Адлер рассуждает следующим образом: основной принцип критицизма — отрицание независимого внешнего мира. Основной вопрос «метафизики» — отношение мышления к внешнему миру. Но если один из членов отношения — внешний мир — отрицается, тем самым отпадает и самая проблема, и вопрос о первичности одного из двух противостоящих элементов лишается смысла. Но подобная аргументация — не более, как убогий балаганный трюк. Отрицание независимого от сознания мира есть, разумеется, вместе с тем и отрицание его первичности, основоположности. Отрицание независимого от сознания мира подразумевает, далее, признание независимости сознания, его первичности, его суверенности. Отрицание независимого от сознания мира означает наконец признание мира зависимым от сознания. Исходным пунктом критицизма является независимый, первичный субъект, сознание, дух. Критицизм пытается все объяснить из сознания, из мышления. Все сводится к сознанию, коренится в нем, объясняется его закономерностями. Единство мира усматривается не в его материальности, а в духовности, конституируемой трансцендентальной апперцепцией. Но перестает ли быть идеализм самим собой, если он не только отправляется от сознания, но и замыкает в нем всю вселенную? Перестает ли быть идеализм самим собой, если он материальный мир из своего «доминиона» превращает в «колонию», из «пленника» — в «жертву», растворяет его в себе? Перестает ли быть идеализм самим собой, если он привилегированное положение духа превращает в монопольное положение духа? Коротко: перестает ли идеализм быть самим собой, если он с предельной, безудержной последовательностью проводит свои принципы?

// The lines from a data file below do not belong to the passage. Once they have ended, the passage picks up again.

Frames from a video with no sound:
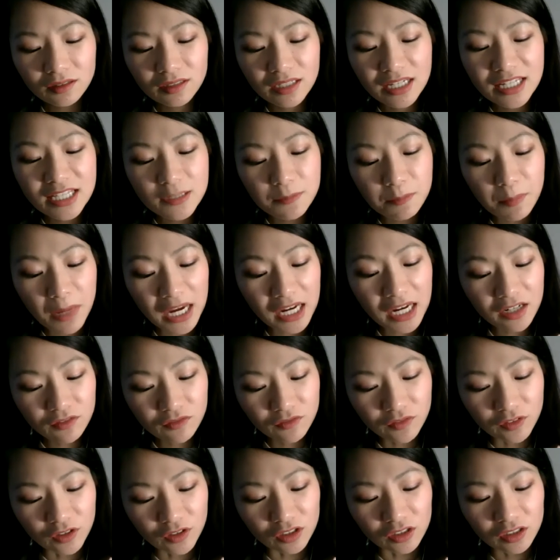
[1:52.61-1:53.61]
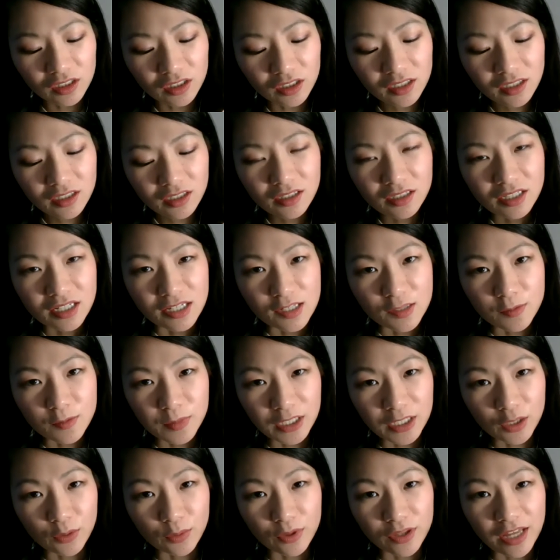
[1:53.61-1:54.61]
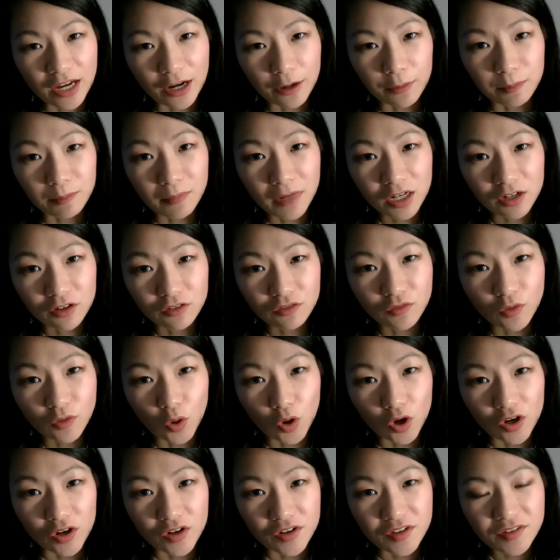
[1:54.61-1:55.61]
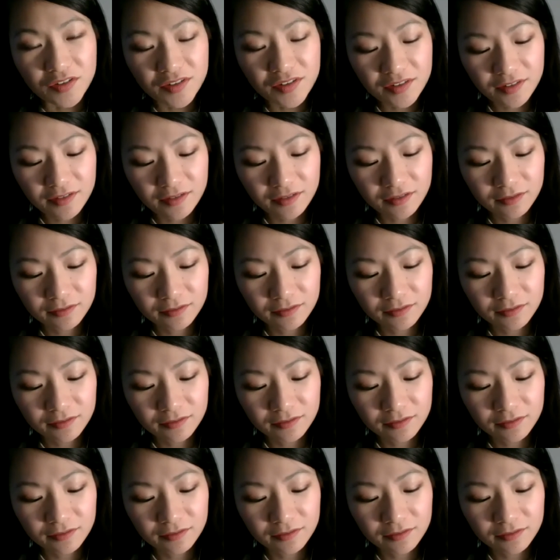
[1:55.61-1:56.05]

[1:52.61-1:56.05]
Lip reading: It's painful to speak without metaphors.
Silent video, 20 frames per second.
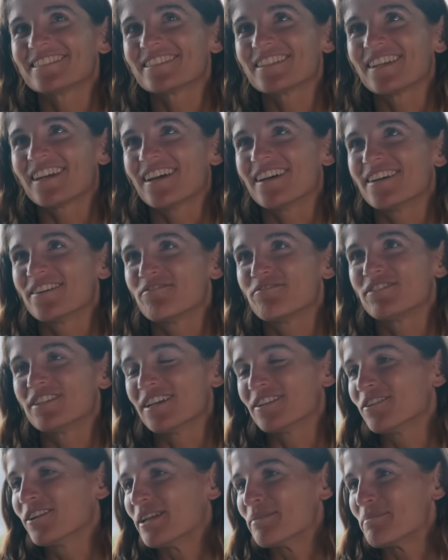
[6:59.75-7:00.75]
I've
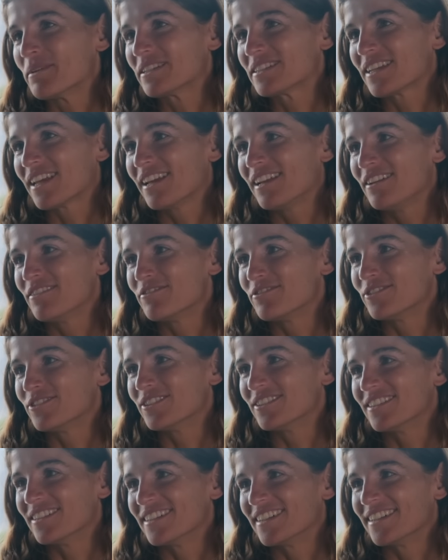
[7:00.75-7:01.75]
done Olympic sailing
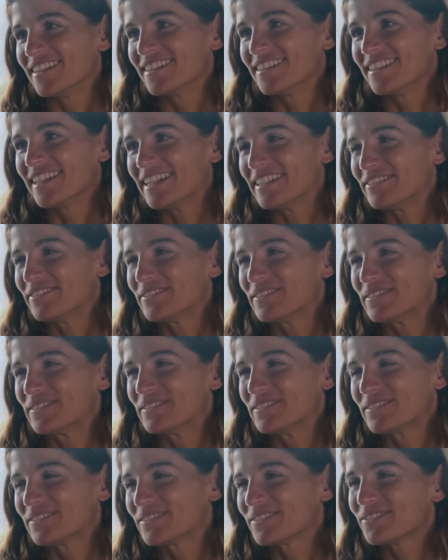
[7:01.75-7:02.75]
for like
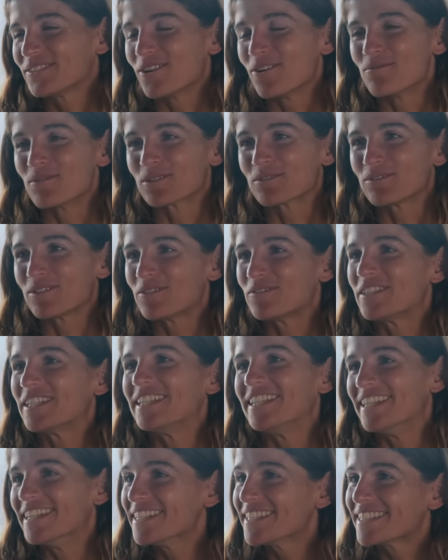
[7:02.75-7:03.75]
almost
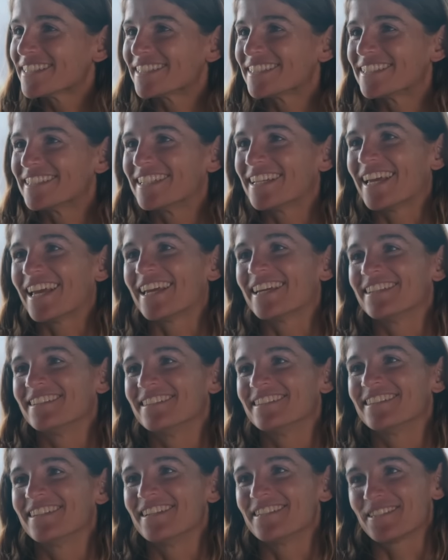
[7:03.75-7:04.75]
15 years,
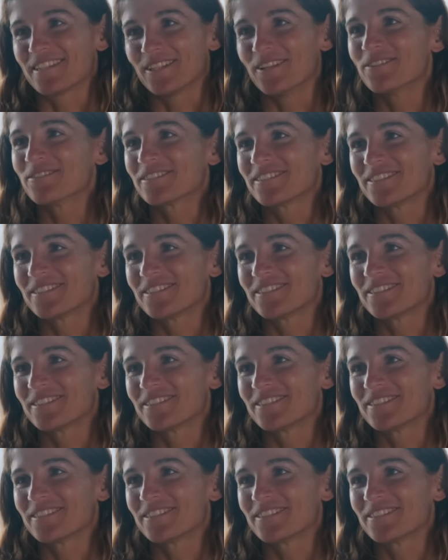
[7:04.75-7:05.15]
and it's a long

Всякая философия на «почве» отрицания независимой от сознания объективной реальности необходимо является формой идеализма. Всякое признание внешнего мира независимо от сознания уже является материализмом. Одного отрицания объективной реальности совершенно достаточно, чтобы определиться идеалистом, ибо подобное отрицание уже заключает в себе и доводит до крайности основоположение идеалистической линии в философии и немыслимо вне этой линии. «Критицизм» противоположен материалистической «метафизике» в той же плоскости, что и идеалистическая метафизика. «Критицизм» расходится с «догматическим» идеализмом в рамках единой общей антиматериалистической платформы первичности сознания, мышления, духа. «О, эти господа хвалятся своей беспартийностью, и если есть у них антипод, то только один и только… материалист. Через все писания всех… (их) красной нитью проходит тупоумная претензия «подняться выше» материализма и идеализма, превзойти это «устарелое» противоположение, а на деле вся эта братия ежеминутно оступается в идеализм, ведя сплошную и неуклонную борьбу с материализмом»[69]. Книга Адлера — новое и разительное тому подтверждение.
Чтобы избежать агностического дуализма, Адлер выбросил баласт «вещи в себе» и взлетел в эфир феноменализма. Проделав это, он устранил препятствия между «своим» учением и солипсизмом, устранил ту сдержку, которою Кант старался обезопасить себя от «мечтательного идеализма». Но Адлер не хочет быть солипсистом. Он силится доказать, что «критический» идеализм не является ни субъективизмом, ни солипсизмом, что он даже является «радикальным преодолением всякого субъективизма в теории познания» (129).
Каким же образом пытается Адлер сохранить равновесие, избежать абсурда солипсизма? Нужно, — начинает он передергивать, — различать форму и содержание сознания. «Сознание знает себя самого только в форме Я (Jch-Form)… Но критически-познавательный идеализм не значит, что опыт содержится только в Я, а что без некоторого Я опыт невозможен… Присущее опыту качество сознания относится не к индивидуальному сознанию, а само оно (индивидуальное сознание) является лишь формой сознания вообще» (128–129). Последуем за Адлером в его путешествии по царству сознания. Бросив якорь у «сознания вообще», познакомимся с тем, что оно собою представляет.
«Сознание вообще», долженствующее служить для Адлера убежищем и укрыть его от чрезмерных претензий «Я-сознания», с первого впечатления кажется не чем иным, как коллективным сознанием, «мы-сознанием». Я — не одиноко, оно — одно из многих Я. «Сознание вообще» при таком понимании представляется «межиндивидуальным» сознанием. «Сознание… лишь в своей самосознательной форме «яйно» (ichhaft), индивидуально, по своей же сущности (wesen), напротив, изначально «мыйно» (wirhaft), сверхиндивидуально» (128–129).
Прежде всего бросается в глаза странное для столь «критического» мышления допущение сущности не только без кавычек, но даже курсивом. Ведь против нее как мертвого докритического предрассудка только-что бесновался господин Адлер. Но то была, правда, материальная сущность, а эдесь — безукоризненная, незапятнанная духовная сущность.